*Required action*: Omit every picture. Return all other data as it stands.

*Given information*:
>>>

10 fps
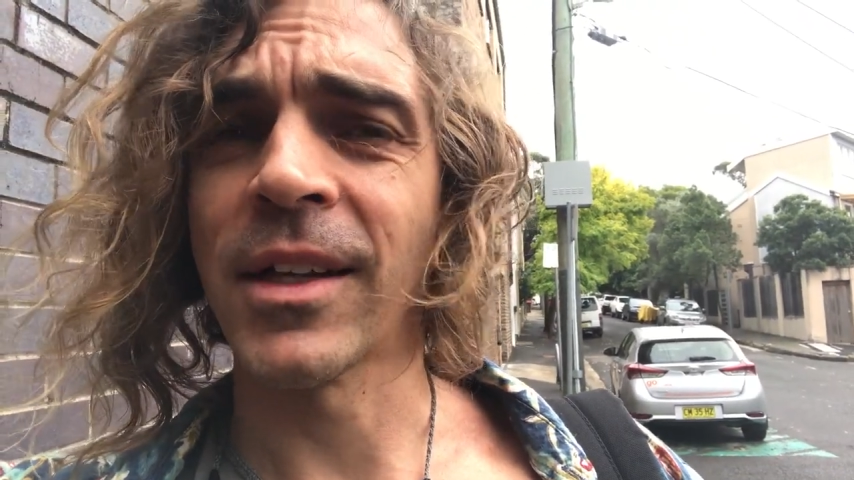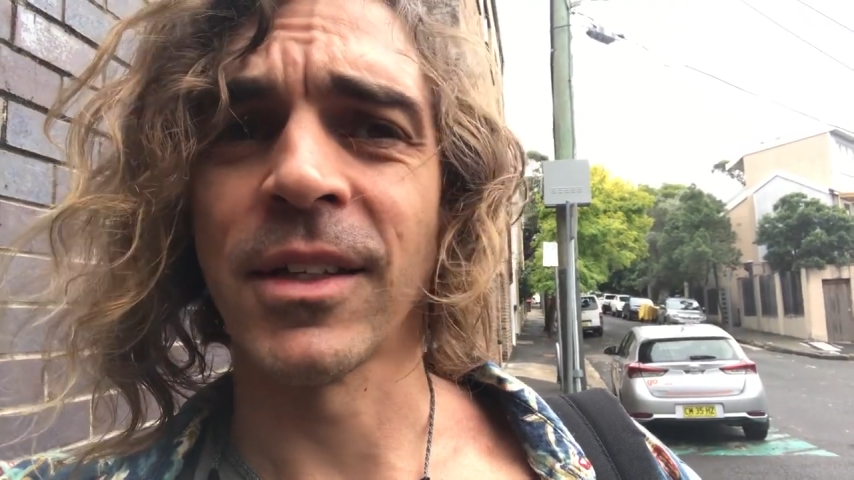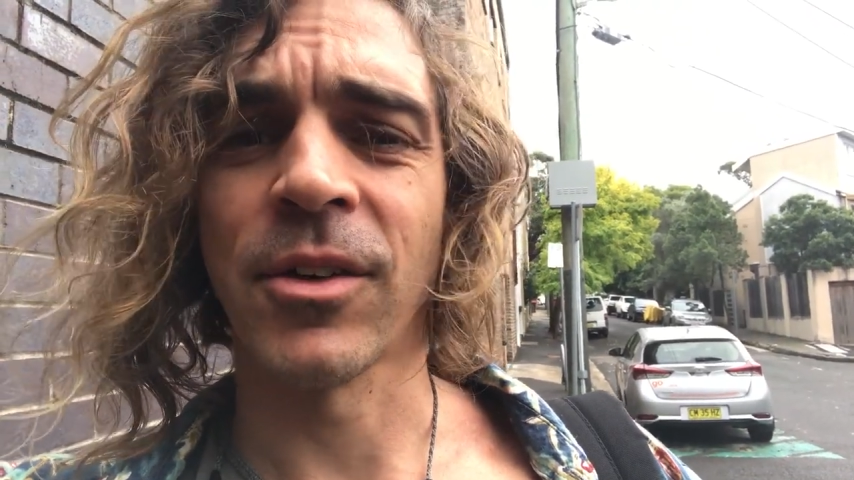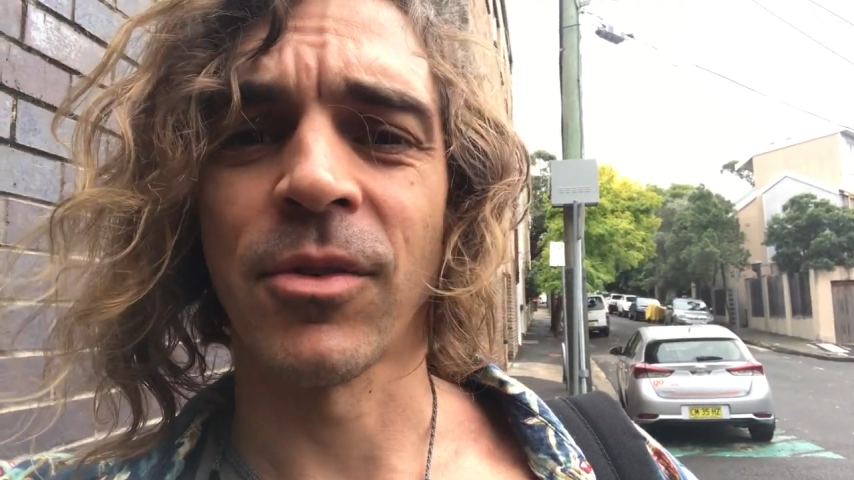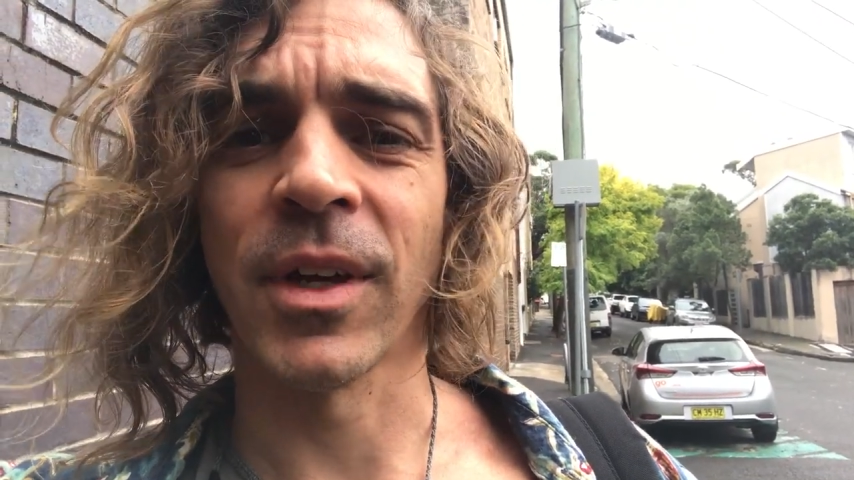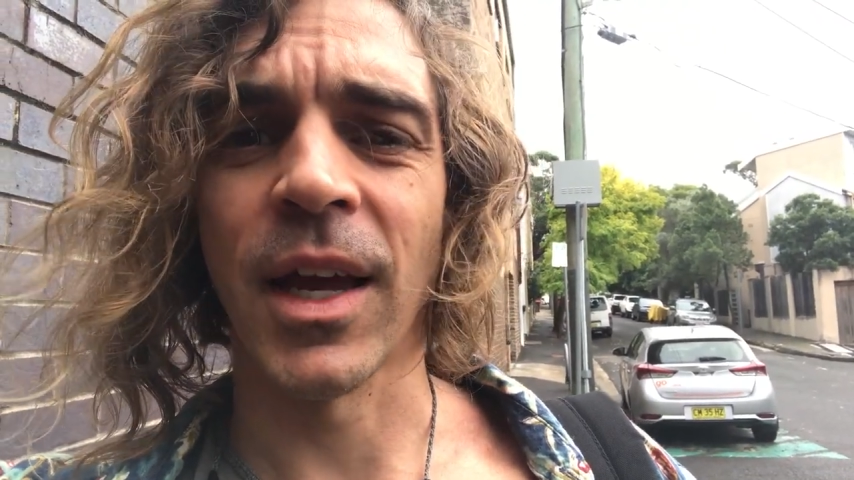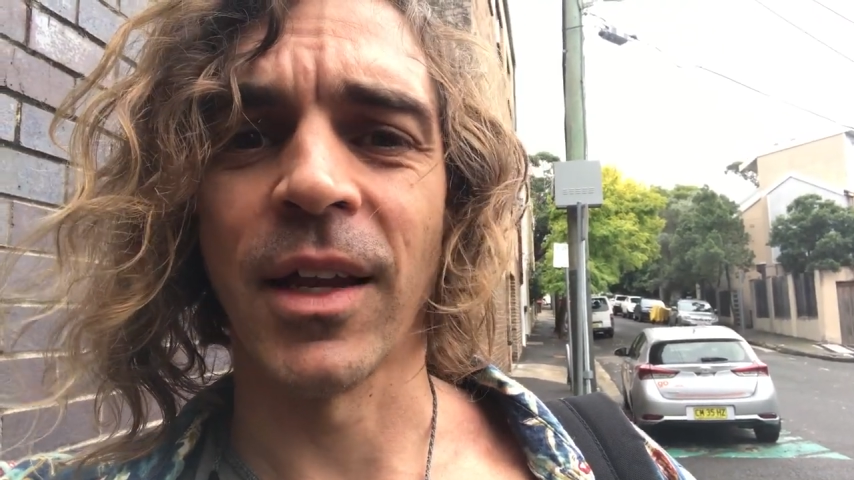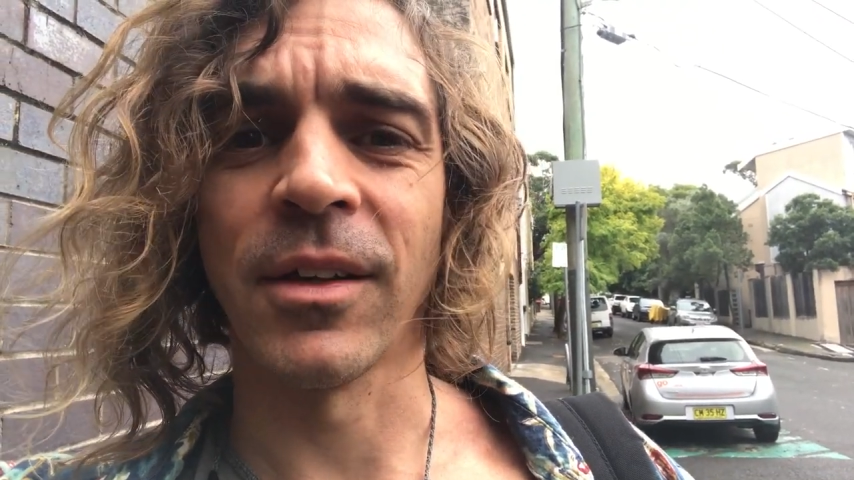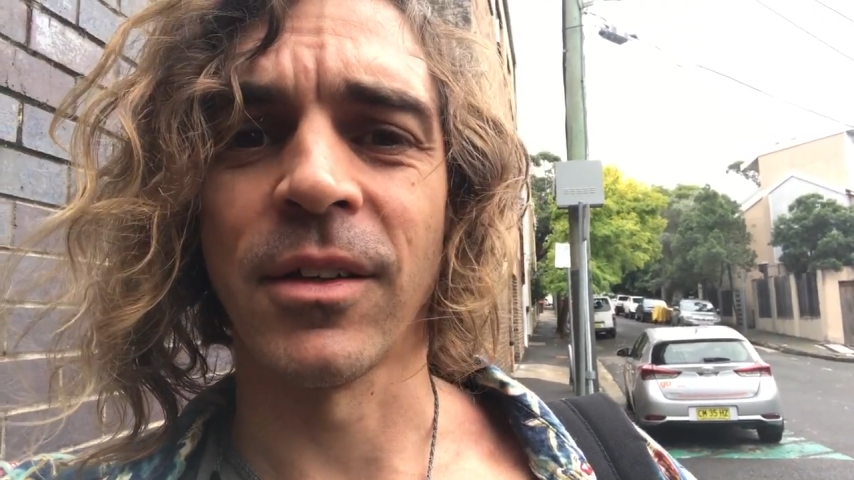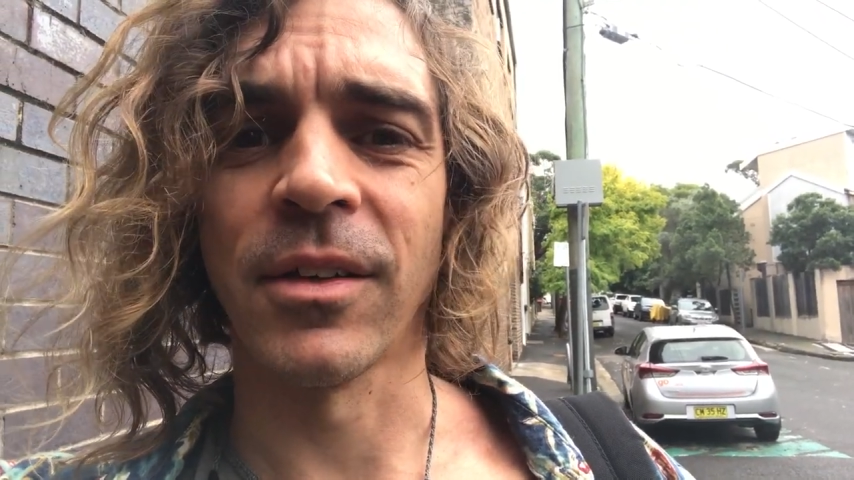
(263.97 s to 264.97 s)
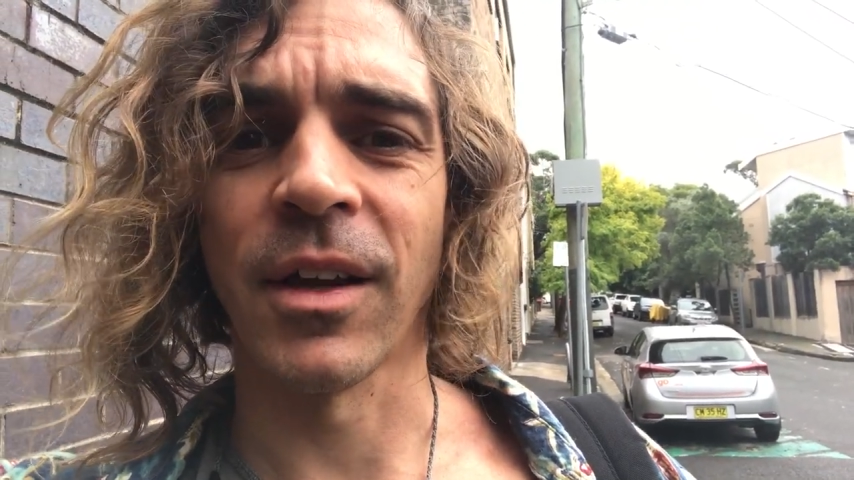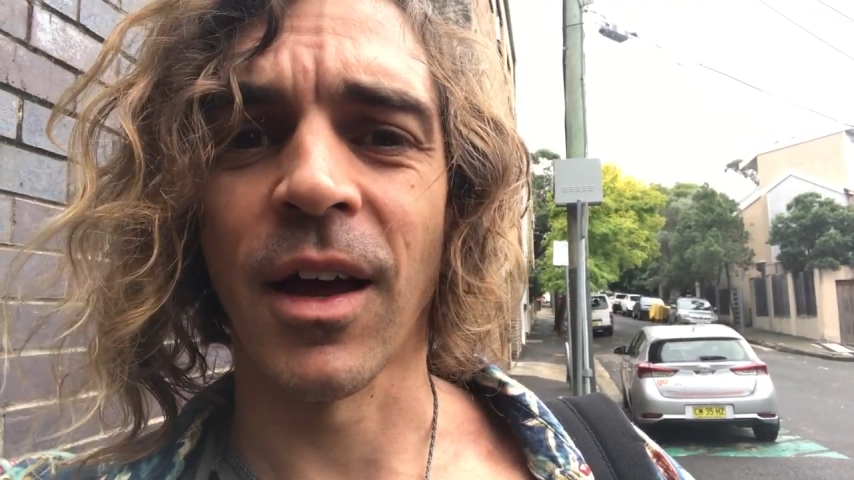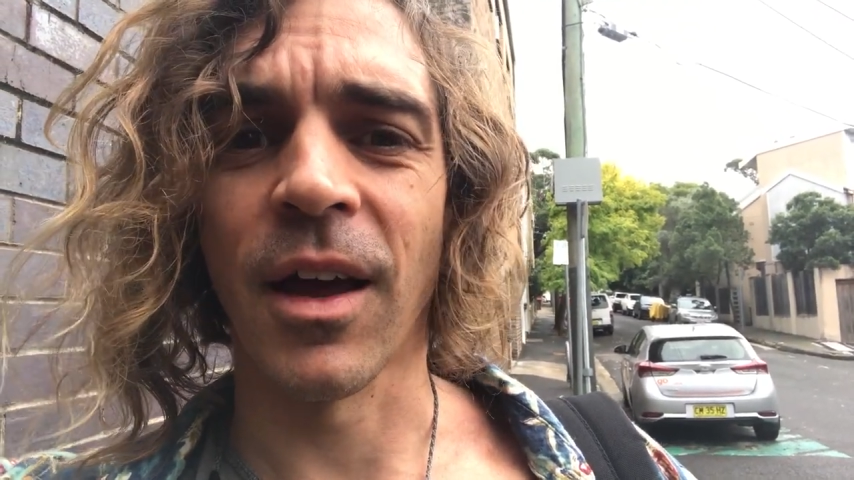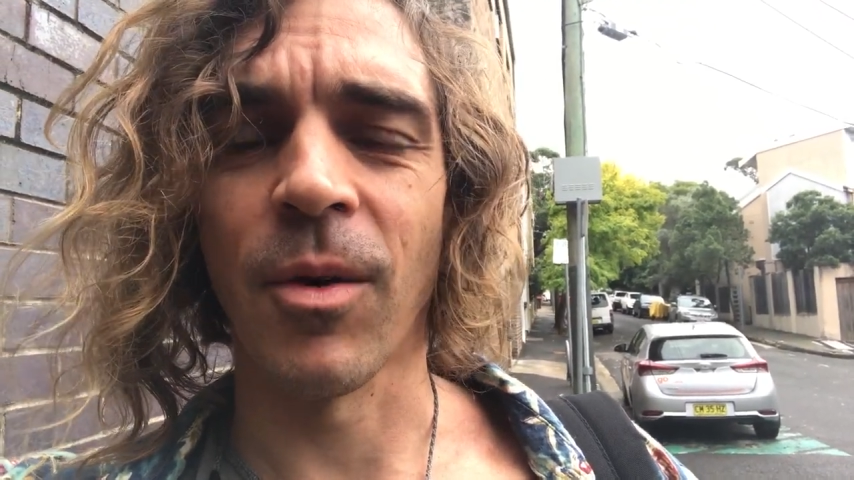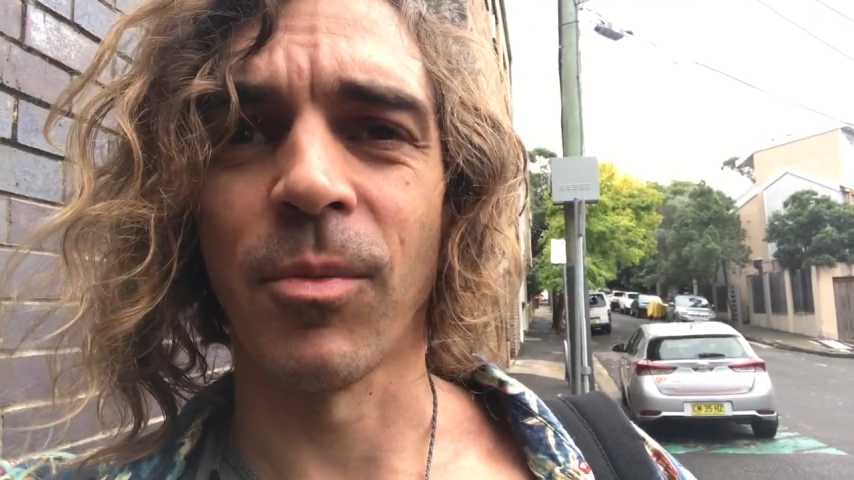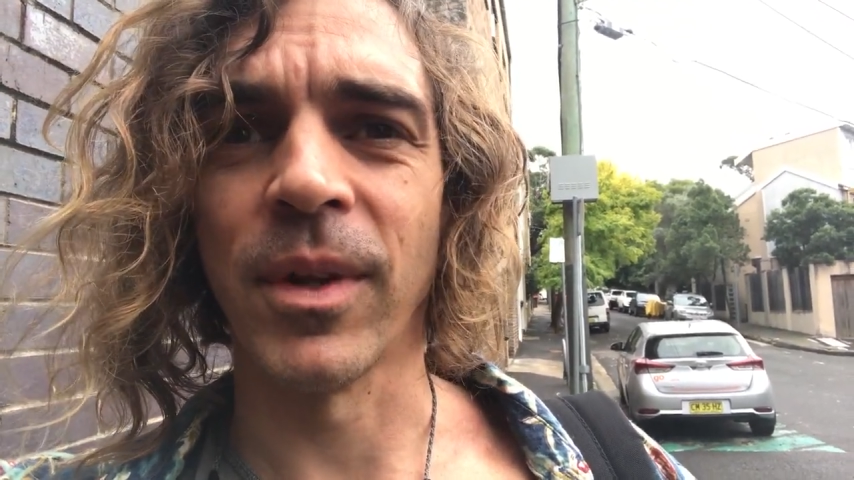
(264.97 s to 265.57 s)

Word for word: acting career ended uh,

<<<

*Written response*:
10 fps
(263.97 s to 264.97 s)
(264.97 s to 265.57 s)

Word for word: acting career ended uh,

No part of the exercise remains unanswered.